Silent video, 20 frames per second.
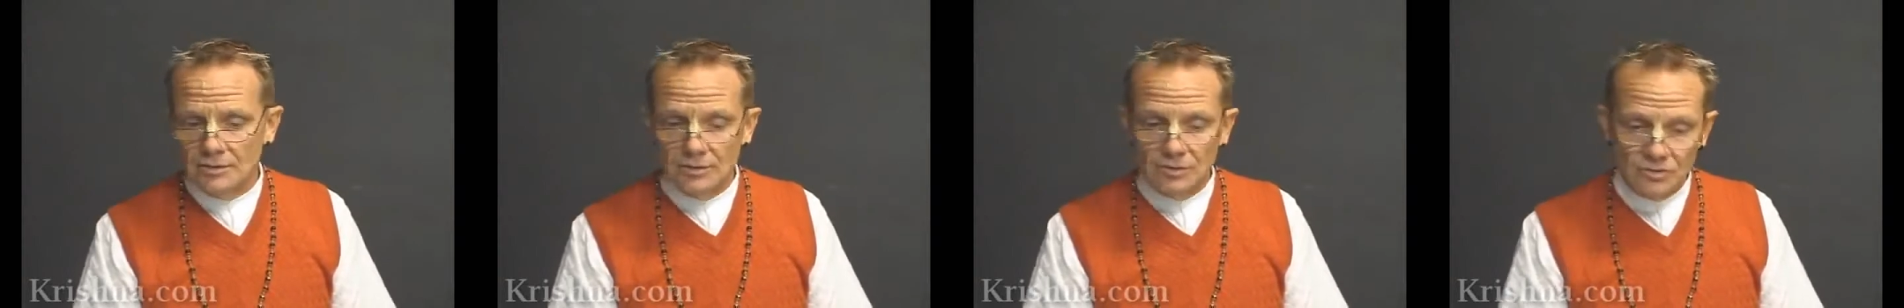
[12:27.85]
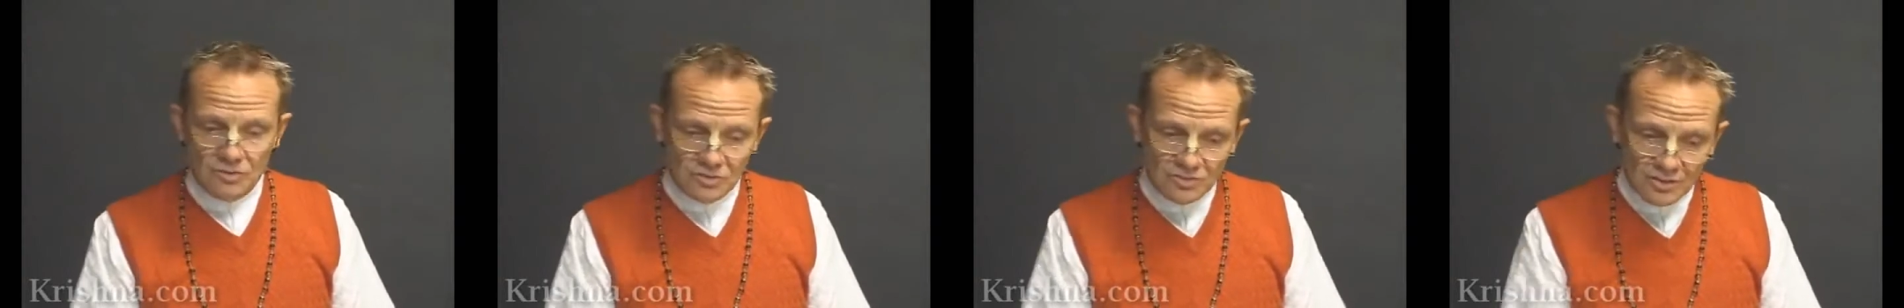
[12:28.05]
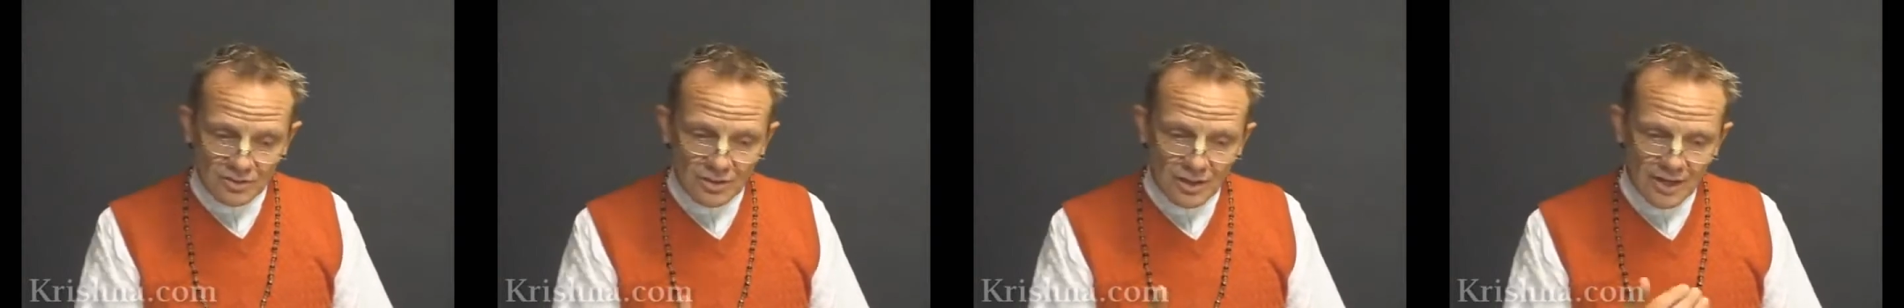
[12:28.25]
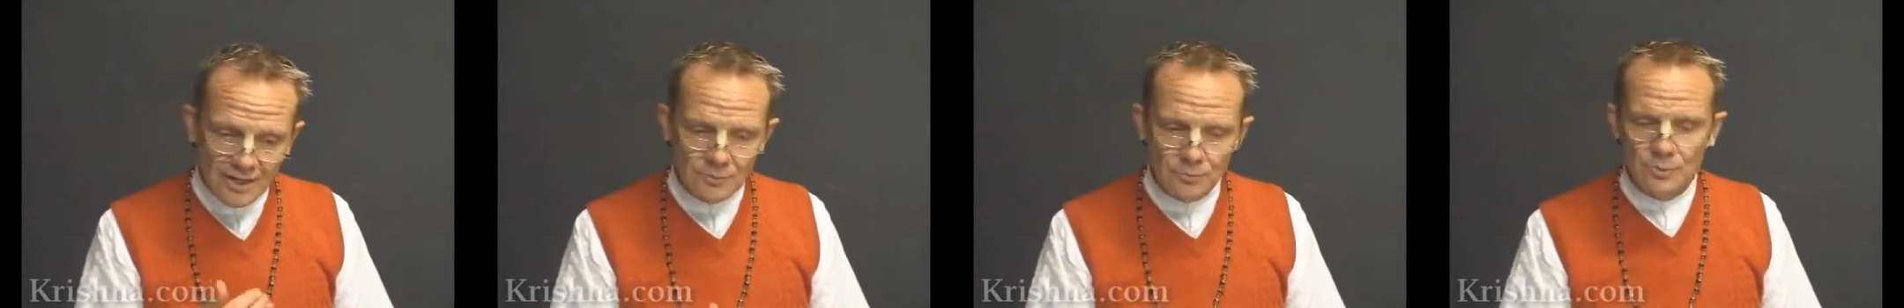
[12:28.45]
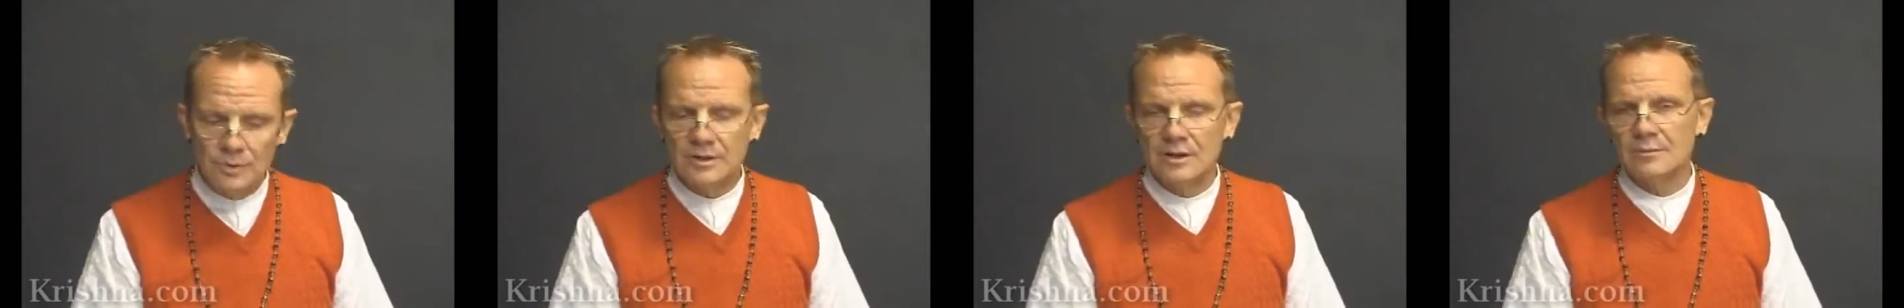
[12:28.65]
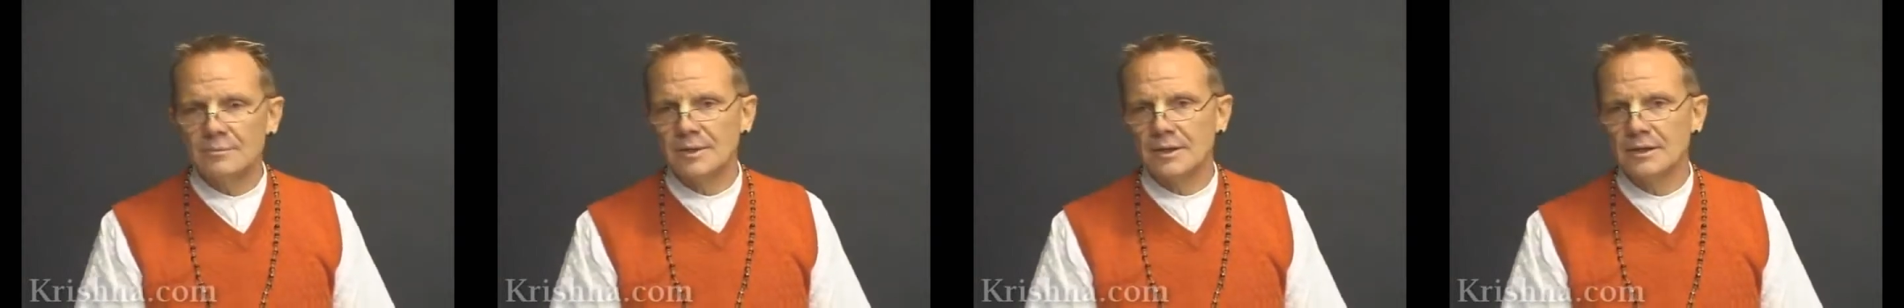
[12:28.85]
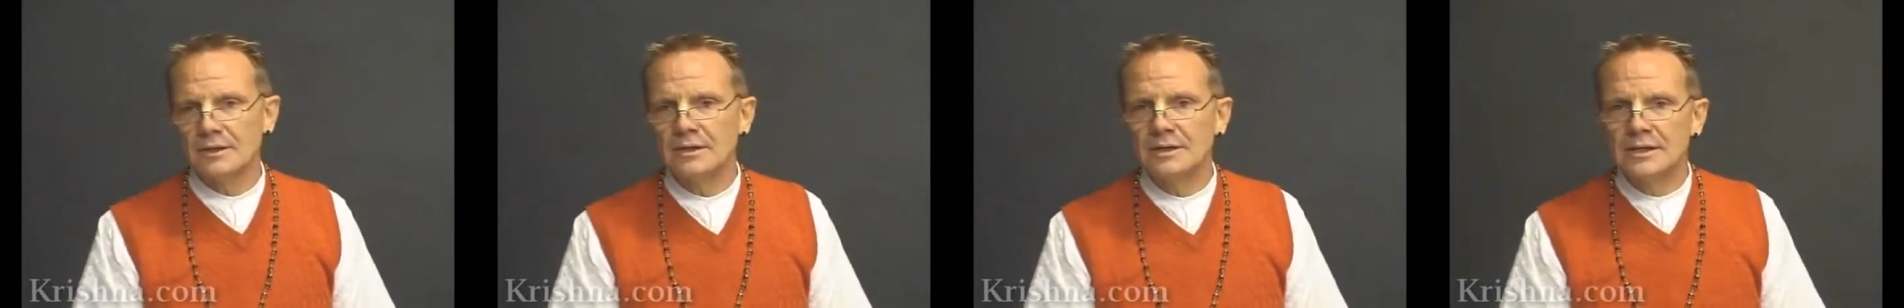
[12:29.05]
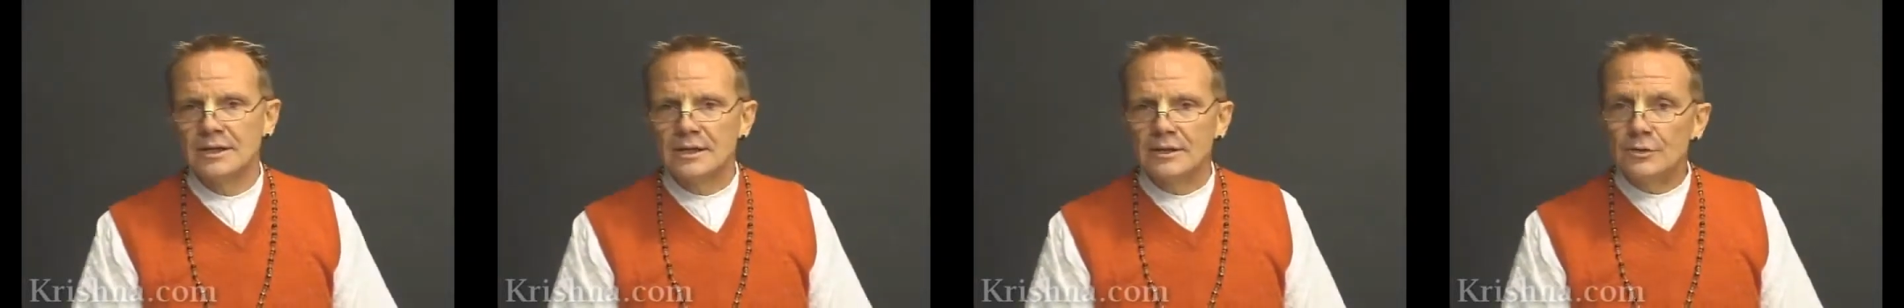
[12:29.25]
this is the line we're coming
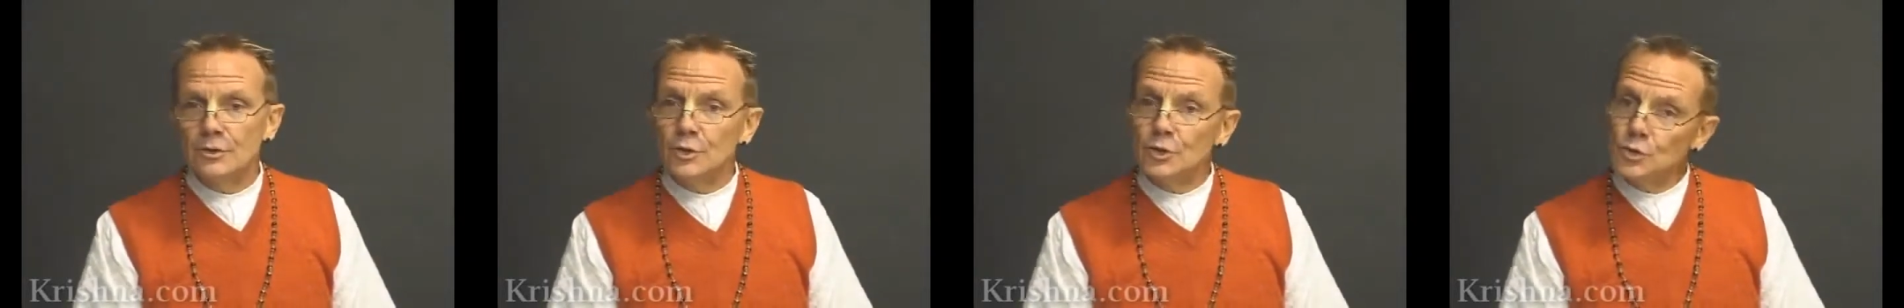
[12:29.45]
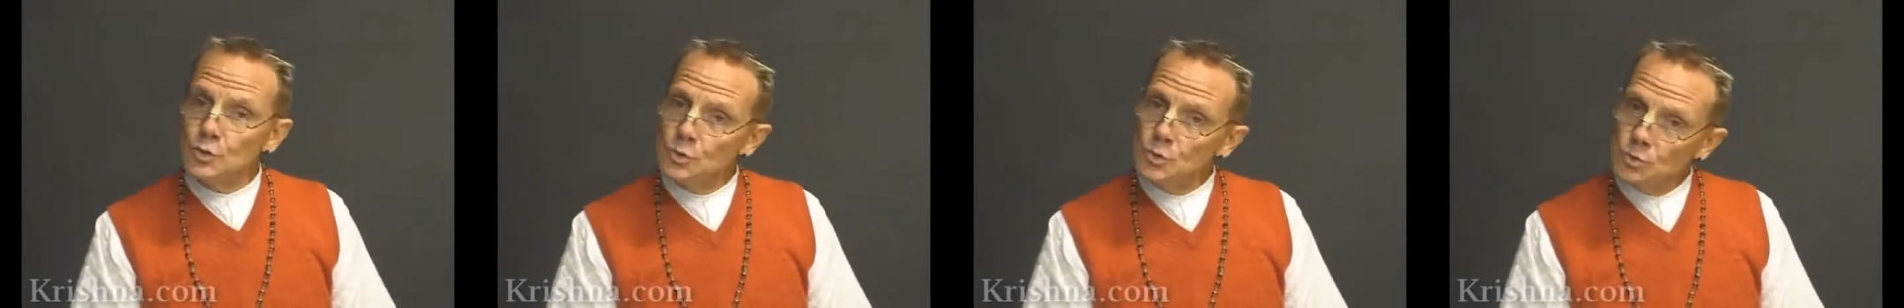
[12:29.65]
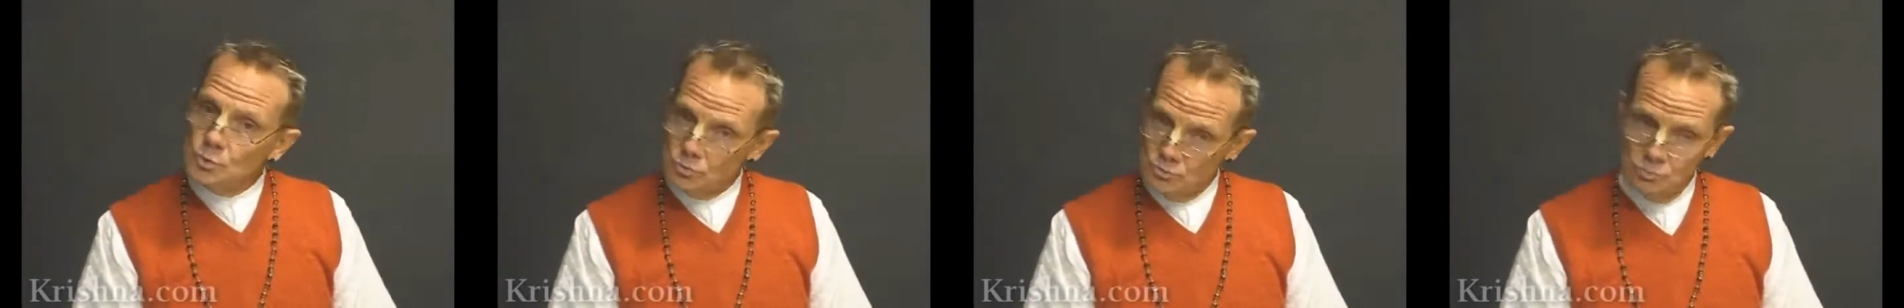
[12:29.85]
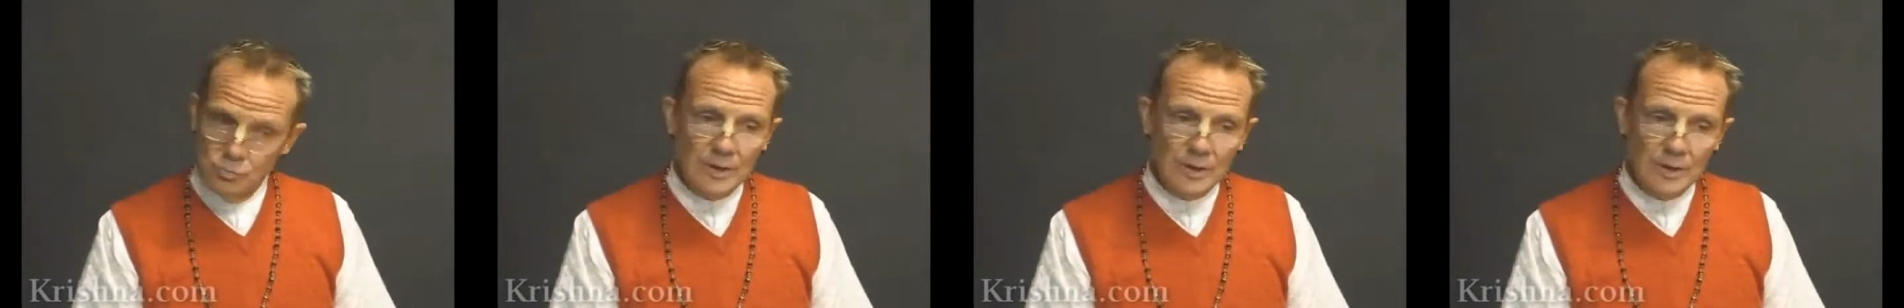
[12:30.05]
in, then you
--
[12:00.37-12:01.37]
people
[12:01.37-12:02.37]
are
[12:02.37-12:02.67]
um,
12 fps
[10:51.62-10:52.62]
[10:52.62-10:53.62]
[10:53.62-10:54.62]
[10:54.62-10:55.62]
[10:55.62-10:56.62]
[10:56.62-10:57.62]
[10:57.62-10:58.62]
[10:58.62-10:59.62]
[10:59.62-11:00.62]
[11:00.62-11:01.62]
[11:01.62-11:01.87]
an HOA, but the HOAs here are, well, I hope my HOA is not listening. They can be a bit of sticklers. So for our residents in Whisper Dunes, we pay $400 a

REQUIREMENT —
Output the lines of the records above exactly as they appear, from the line containing "[12:00.37-12:01.37]" through the line containing "[11:00.62-11:01.62]".

RESPONSE —
[12:00.37-12:01.37]
people
[12:01.37-12:02.37]
are
[12:02.37-12:02.67]
um,
12 fps
[10:51.62-10:52.62]
[10:52.62-10:53.62]
[10:53.62-10:54.62]
[10:54.62-10:55.62]
[10:55.62-10:56.62]
[10:56.62-10:57.62]
[10:57.62-10:58.62]
[10:58.62-10:59.62]
[10:59.62-11:00.62]
[11:00.62-11:01.62]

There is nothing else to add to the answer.